Authority has always been the key issue when it comes to the fullness of truth among Christians. Truth is a person, of course, and that person, Jesus Christ, is unassailable. But while he does not leave us orphans, he is not here in the person. So what do we do when Biblical scholars call into question the inspiration of canonical Scripture?

Michael Holmes, a professor at Bethel University, doesn't consider the story [of the adulterous woman] inspired Scripture. But he said he would include the story in the Bible, because of its long history and because the verses bear the marks of an authentic story about Jesus.

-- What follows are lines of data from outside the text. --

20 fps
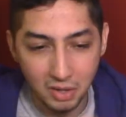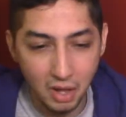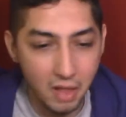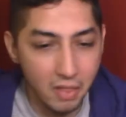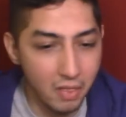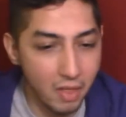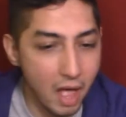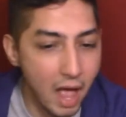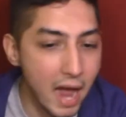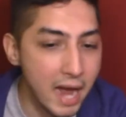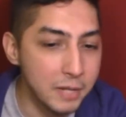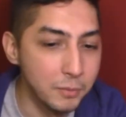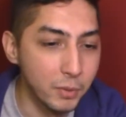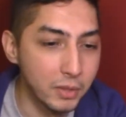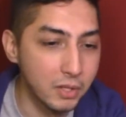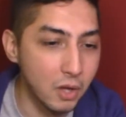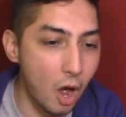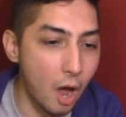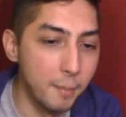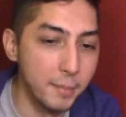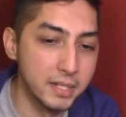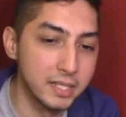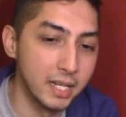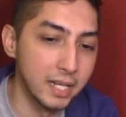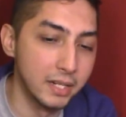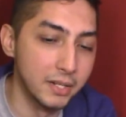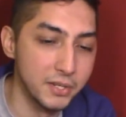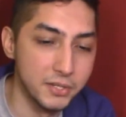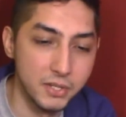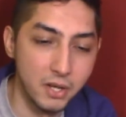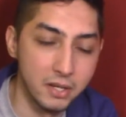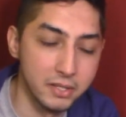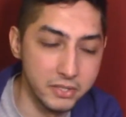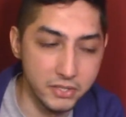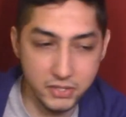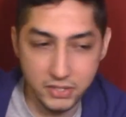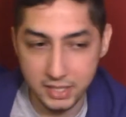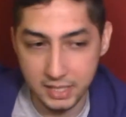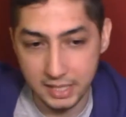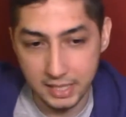online with commentators on a
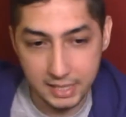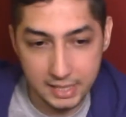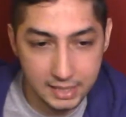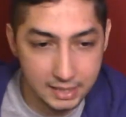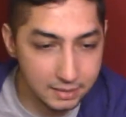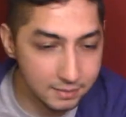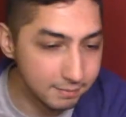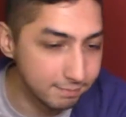scene.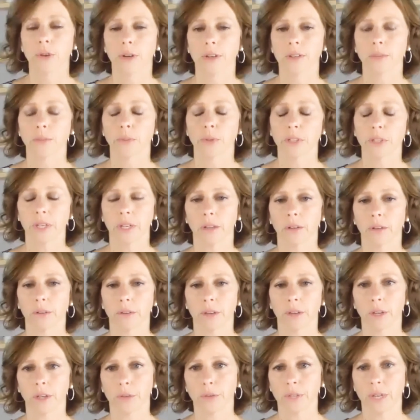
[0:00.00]
drugs in particular
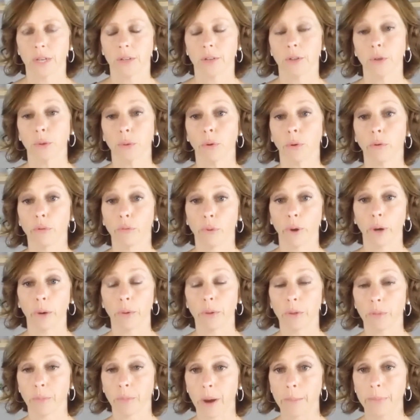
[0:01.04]
that you tend to avoid
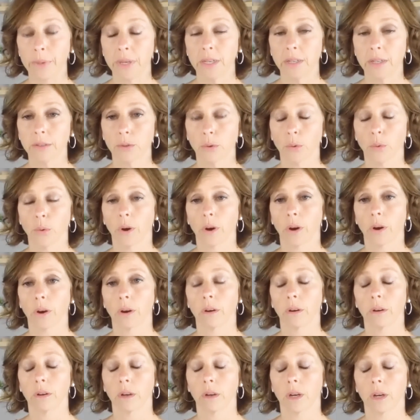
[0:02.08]
with puppies,
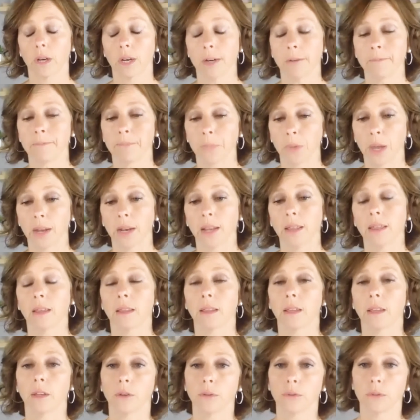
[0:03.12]
or
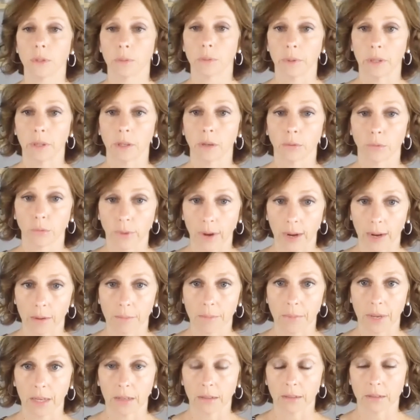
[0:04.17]
anything that you typically
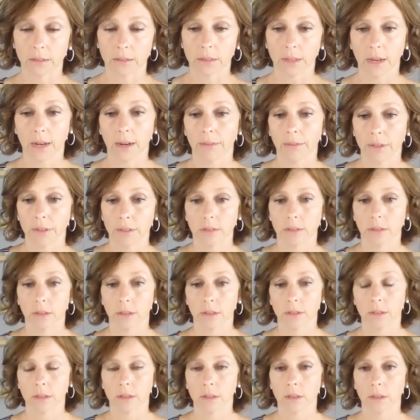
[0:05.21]
recommend kind of
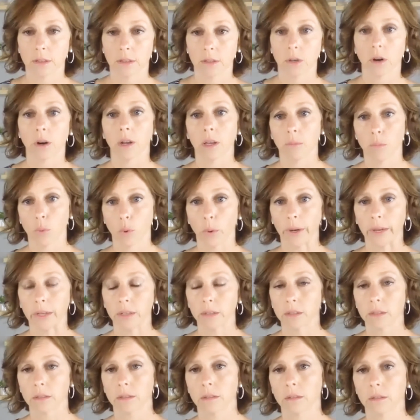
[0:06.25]
as a starting point?
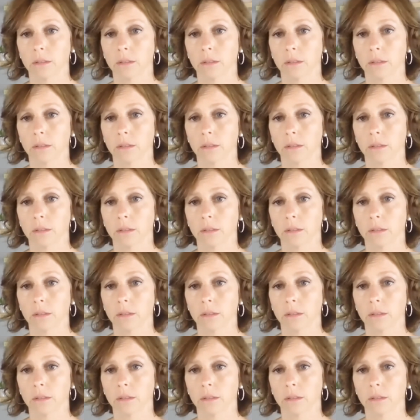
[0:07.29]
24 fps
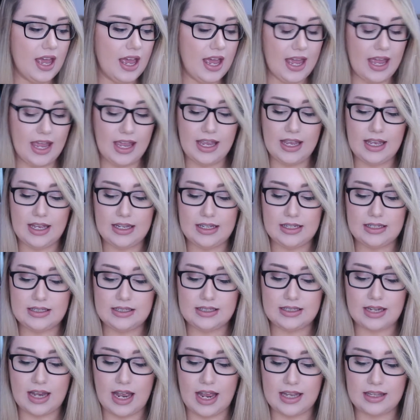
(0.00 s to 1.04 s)

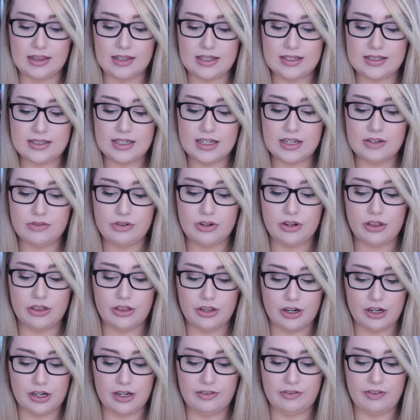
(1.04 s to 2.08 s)
and I listed it for
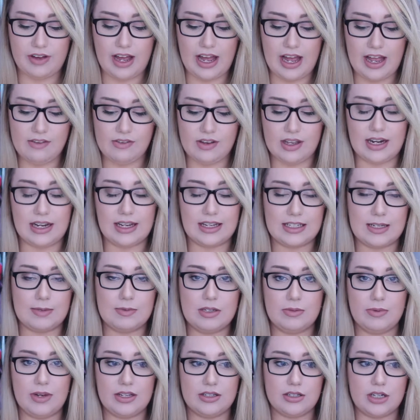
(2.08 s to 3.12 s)
thirty-five dollars and I
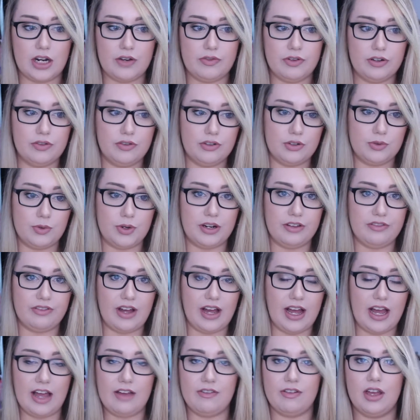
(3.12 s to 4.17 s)
accepted best offer for
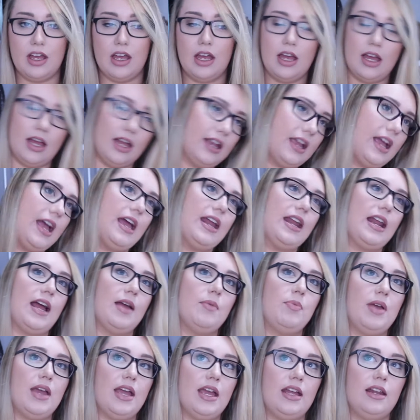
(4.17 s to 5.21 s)
twenty-five dollars. Again,
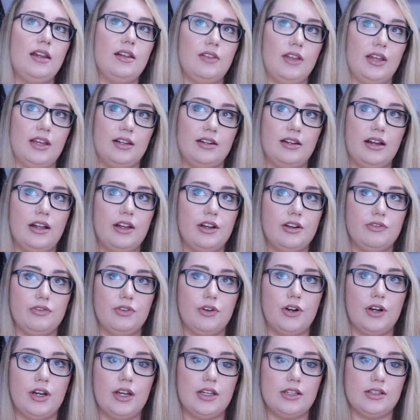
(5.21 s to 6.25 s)
I paid like a dollar
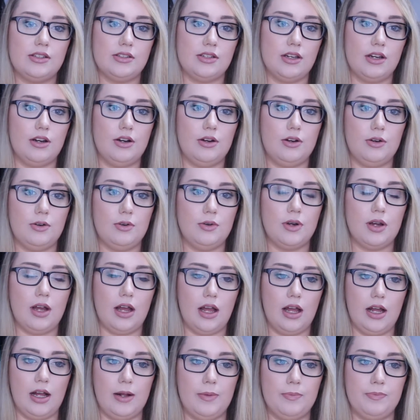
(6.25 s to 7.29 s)
for it, so
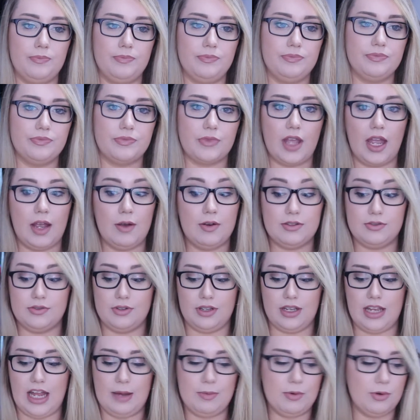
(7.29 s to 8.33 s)
um, I was
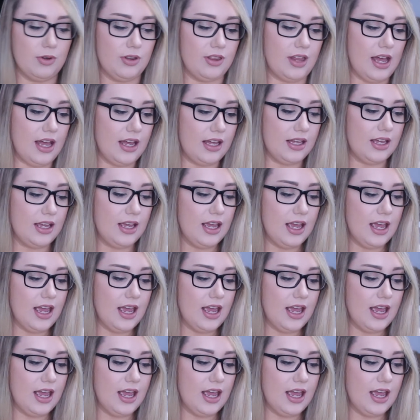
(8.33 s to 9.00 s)
really happy with that.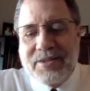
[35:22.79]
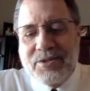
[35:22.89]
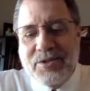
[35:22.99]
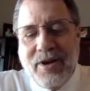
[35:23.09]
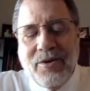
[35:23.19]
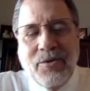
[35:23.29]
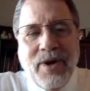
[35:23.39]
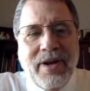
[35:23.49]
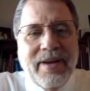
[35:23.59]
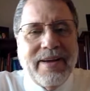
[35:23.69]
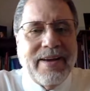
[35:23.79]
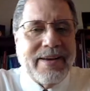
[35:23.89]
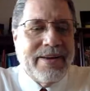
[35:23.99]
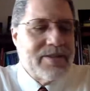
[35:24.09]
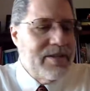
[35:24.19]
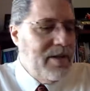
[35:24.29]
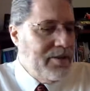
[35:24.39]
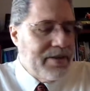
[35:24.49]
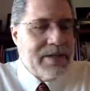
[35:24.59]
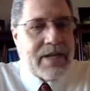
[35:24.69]
So here's
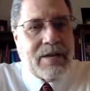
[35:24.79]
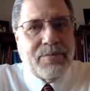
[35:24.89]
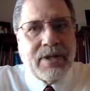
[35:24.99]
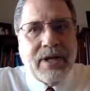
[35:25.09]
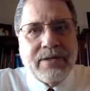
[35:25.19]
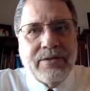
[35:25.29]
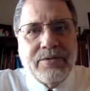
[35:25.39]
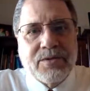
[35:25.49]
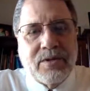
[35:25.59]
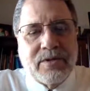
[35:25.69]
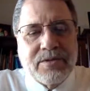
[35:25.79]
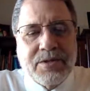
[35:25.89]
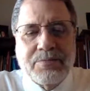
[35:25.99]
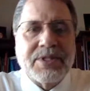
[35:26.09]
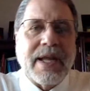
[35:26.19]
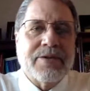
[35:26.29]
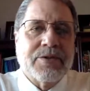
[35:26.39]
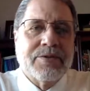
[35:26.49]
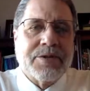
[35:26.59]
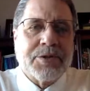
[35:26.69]
another example I use on
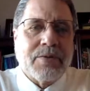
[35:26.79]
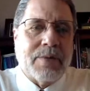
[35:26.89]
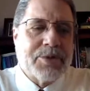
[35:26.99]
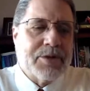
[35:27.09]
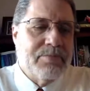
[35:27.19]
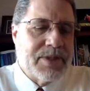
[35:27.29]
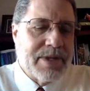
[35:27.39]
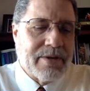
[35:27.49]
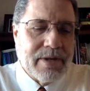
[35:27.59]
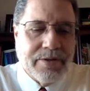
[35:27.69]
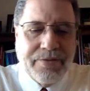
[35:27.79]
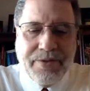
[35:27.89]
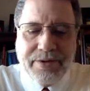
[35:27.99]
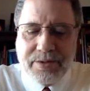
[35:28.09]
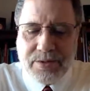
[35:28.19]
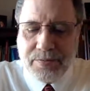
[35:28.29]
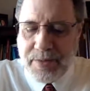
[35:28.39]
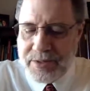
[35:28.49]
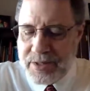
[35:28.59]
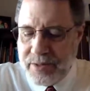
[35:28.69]
substantial disruption, material interference.
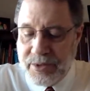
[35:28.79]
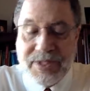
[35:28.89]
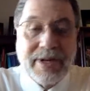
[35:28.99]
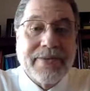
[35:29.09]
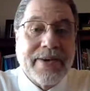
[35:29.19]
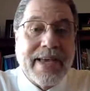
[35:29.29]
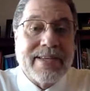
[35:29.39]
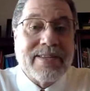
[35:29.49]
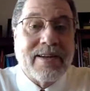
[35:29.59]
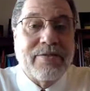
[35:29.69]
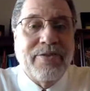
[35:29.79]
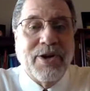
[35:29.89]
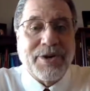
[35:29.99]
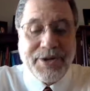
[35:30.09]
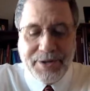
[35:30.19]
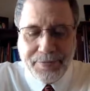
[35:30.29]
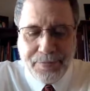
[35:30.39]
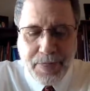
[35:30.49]
There was another case out of Florida,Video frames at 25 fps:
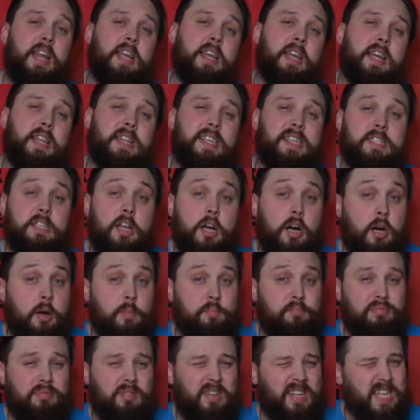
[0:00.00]
Now these are
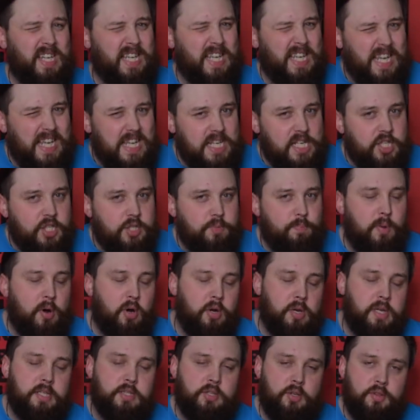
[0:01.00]
pretty niche
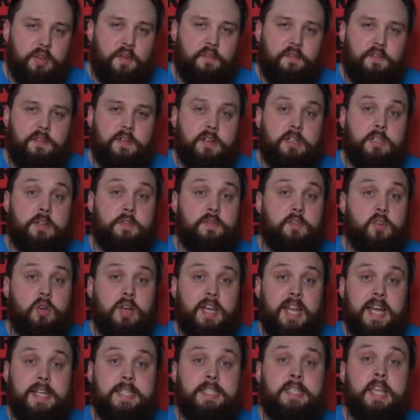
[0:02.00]
pockets on the front of your
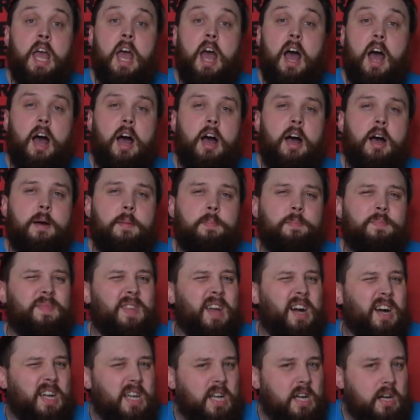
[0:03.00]
legs.
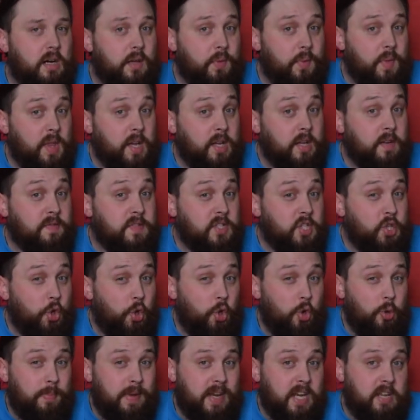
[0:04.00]
I can't think of
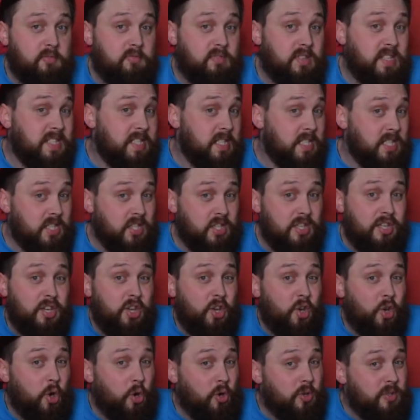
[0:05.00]
too many reasons
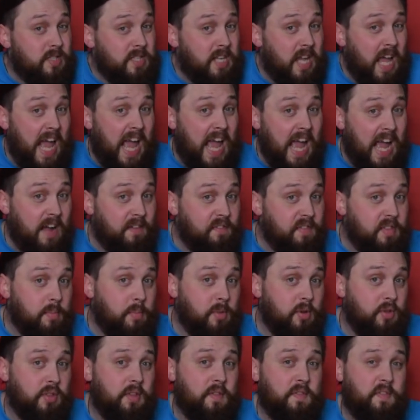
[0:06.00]
not to have them
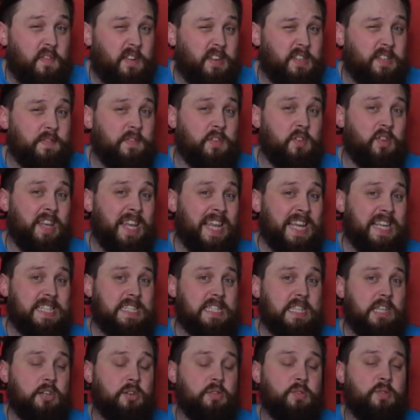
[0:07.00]
on the front of your legs
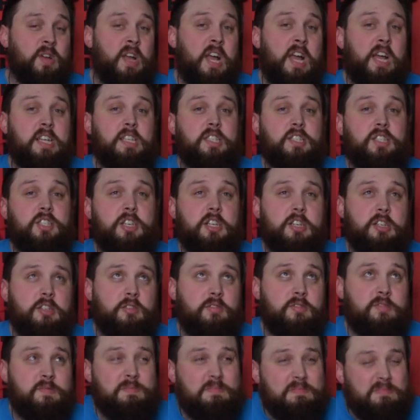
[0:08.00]
though,
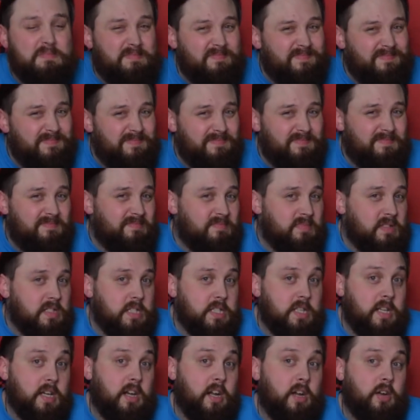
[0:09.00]
so
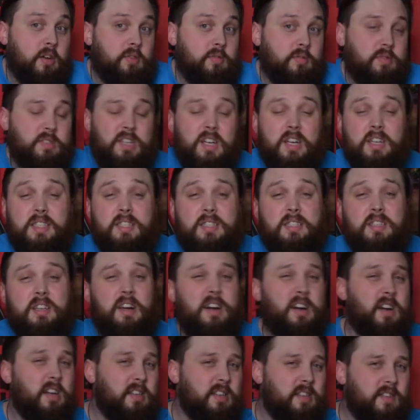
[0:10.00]
don't know, just
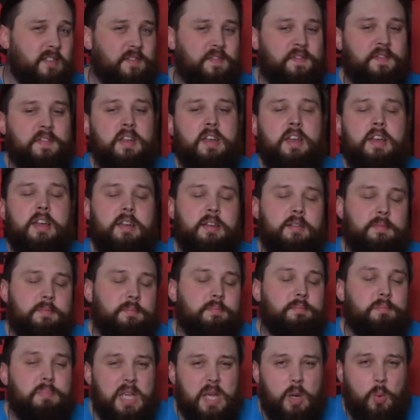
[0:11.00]
kind of
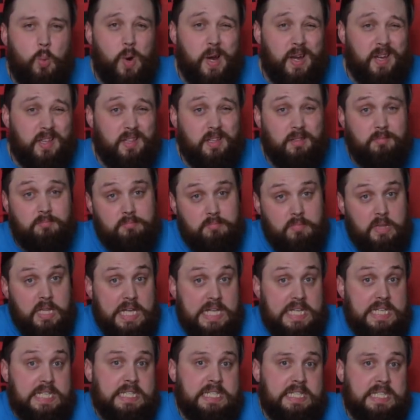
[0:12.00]
be aware that
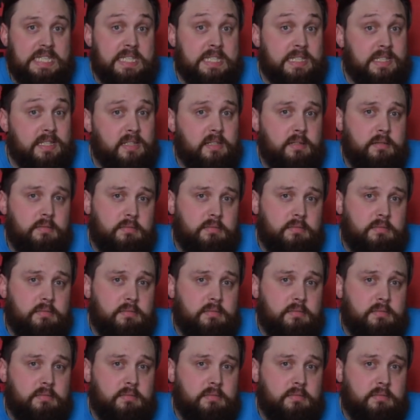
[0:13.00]
they exist.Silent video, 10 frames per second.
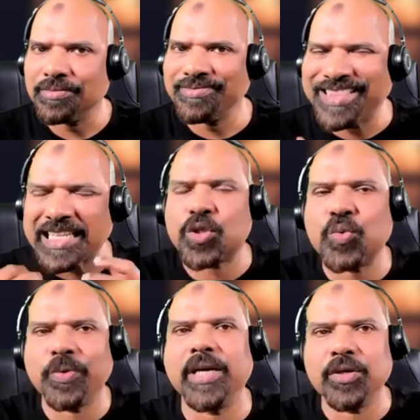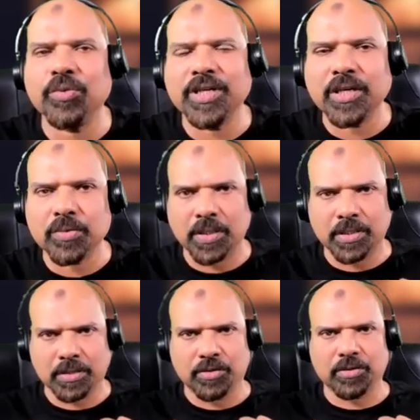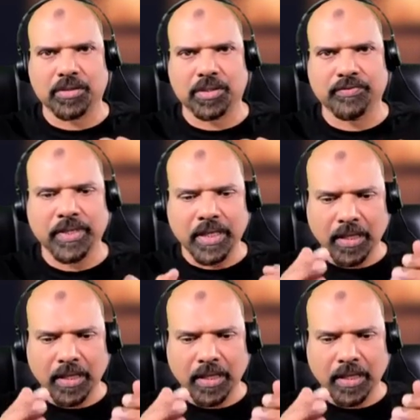That's where you need to ask yourself,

I'm not quite sure how one can be certain that it is an authentic story about Jesus if one is also certain that it is not inspired Scripture. But, moving on..

Such judgments raise questions about what words like canonicity and inspiration mean for evangelicals. If we reserve the word inspired for the text in the earliest manuscripts, yet accept that other material (such as the pericope adulterae) should be included in our biblical canon, are we implying that select biblical passages may be canonical yet not inspired? If so, what should we do with this distinction?

Biblical scholars do agree on two things: The Bible story should be set apart with a note, and Christians should be cautious when reading the passage for their personal devotions.

While these scholars (and those in the comment box of CT) may have had (or continue) to grapple with such issues, I think I'll just be grateful that Mother Church can resolve this for me. I have constant recourse to the teaching authority of the Church (the Magisterium) so as to free me from such worries. Almost as if (gasp) I had recourse to the authority of Christ in the Body. But why should this present any difficulty? After all, where does authority lie if not in that Body, the Church, the pillar and foundation of the Truth? (Timothy 3:16)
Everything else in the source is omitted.